On some occasions, a piece of writing on the Internet has sufficient dark density to briefly collapse the entire Web discourse around it. Longman's piece has proved to be one such black hole. Deadspin ripped it for stuffiness, high-handedness, and general cluelessness. Slate tagged it for ignoring the cultural context and marketplace in which Jones and other Olympians live. Sports Illustrated wondered why any sportswriter would criticize an athlete for being too open and honest. Pretty much everyone was confounded by Longman's vinegary tone and criticism of Jones for appearing on the cover of Outside magazine in a bathing suit and posing nude in ESPN The Magazine's annual "Body Issue" back in 2009; this year's "Body Issue" features such Olympians as Tyson Chandler, Carmelita Jeter, Danell Leyva, and the entire U.S. women's volleyball team. Nowhere in his long cataloguing of ways in which Jones is not as good—and thus not as deserving of attention—as her teammates of lesser Q-rating does Longman mention that Jones is still recovering from the serious spinal surgery she underwent a year ago.
So, yes: even leaving aside the fact that the sports section is generally the most backward-looking and vitriolic part of any newspaper—with all due respect to the seething Hannitys holding down the opinion pages of the New York Post, they will never match veteran sports columnist Phil Mushnick for sheer, sour, anti-everything curmudgeonliness—this is a puzzling piece. Longman is usually a solid contributor to the Times's coverage; he writes frequently and uncreepily about women's sports, and recently wrote a column for the Times about the struggle for equality among female athletes from other countries. On its face, the decision to go in so viciously on the popular, personable Jones seems like standard I-think-the-exact-opposite-of-you-about-X contrarianism. That's a decision that works well for the sports discourse’s more robust manufacturers of outrage; advertisers don't distinguish between hate-clicks and regular old page views, after all.
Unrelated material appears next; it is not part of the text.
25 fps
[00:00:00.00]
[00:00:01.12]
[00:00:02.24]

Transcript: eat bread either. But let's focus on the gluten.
But the choice to clamber down under the rhetorical bridge for a dudgeon-off with the Internet's alpha trolls doesn't seem like a good look for the Times; it also doesn't feel especially Times-y. Longman, for his part, declined to discuss the article or his motivation for it, saying that he preferred to "let the column speak for itself."
But what his column says, finally, has less to do with Lolo Jones or her (actually rather unremarkable) Olympic-time ubiquity or even the gendered way in which athletes are marketed than it does with a broader attitude toward amateur sports and a conflicted and contradictory understanding of the athletes who play them. The NCAA is willing to go to the edge of reason and well beyond to defend the illusion that big-time college sports—a multibillion-dollar business powered by uncompensated and easily exploited athletes—are our last redoubt of authentic for-the-love sport. Many in the sports media are willing to take that trip as well. The Olympics, despite its full-tilt marketing, massive price tag, and decades of multiple and creative corruption, is subject to that same overdetermined and under-reasoned piety.
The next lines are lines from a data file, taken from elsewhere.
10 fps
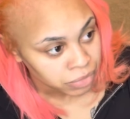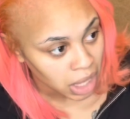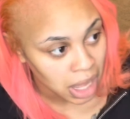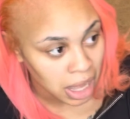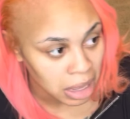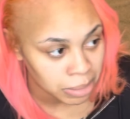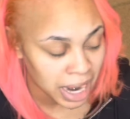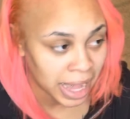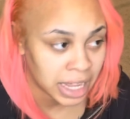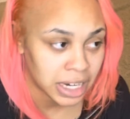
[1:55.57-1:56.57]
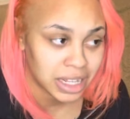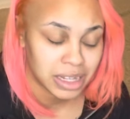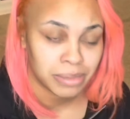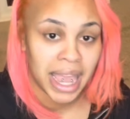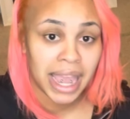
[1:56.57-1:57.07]
And I ended
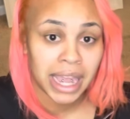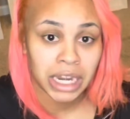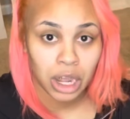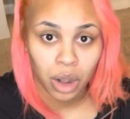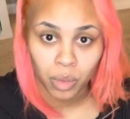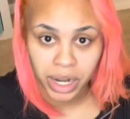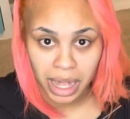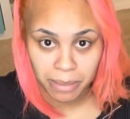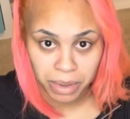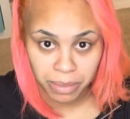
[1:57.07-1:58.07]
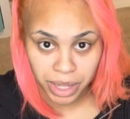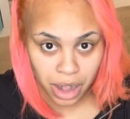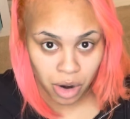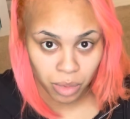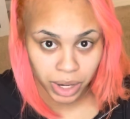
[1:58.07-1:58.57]
up adding on one of their
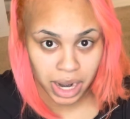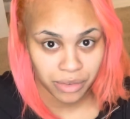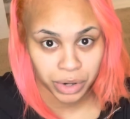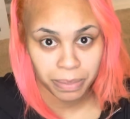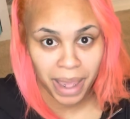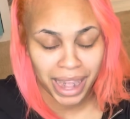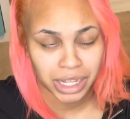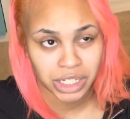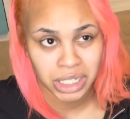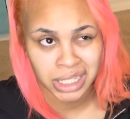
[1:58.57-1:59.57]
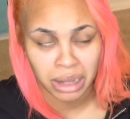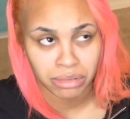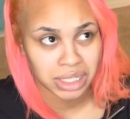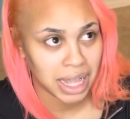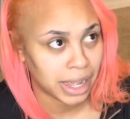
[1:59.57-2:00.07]
BBL recovery packages that
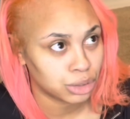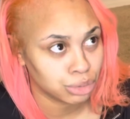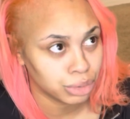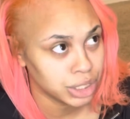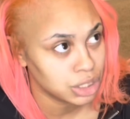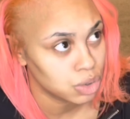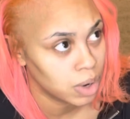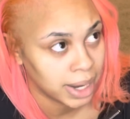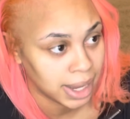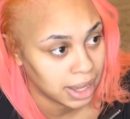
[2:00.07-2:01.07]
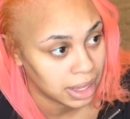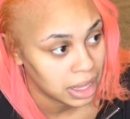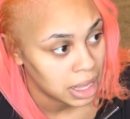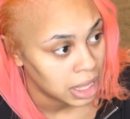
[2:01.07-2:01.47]
was like $320.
NBC's much-maligned programming decisions notwithstanding, there's nothing much amateur about the Olympics. Jones is being marketed, branded, and positioned for maximum future revenue generation just as aggressively/egregiously as her fellow Olympic stars; she and her handlers would be derelict in their duties if she weren’t. Painting Jones as a shameless self-promoter is as unfair as portraying her as a passive victim of a crass sports economy. In the end she’s just another participant in a distinctively strange quadrennial phenomenon. If there's anything sad or cynical about that, it has less to do with Jones herself than the contemporary Olympics. Longman's greatest error, finally, is one of perspective: he piles hate on the player when he really hates the Games.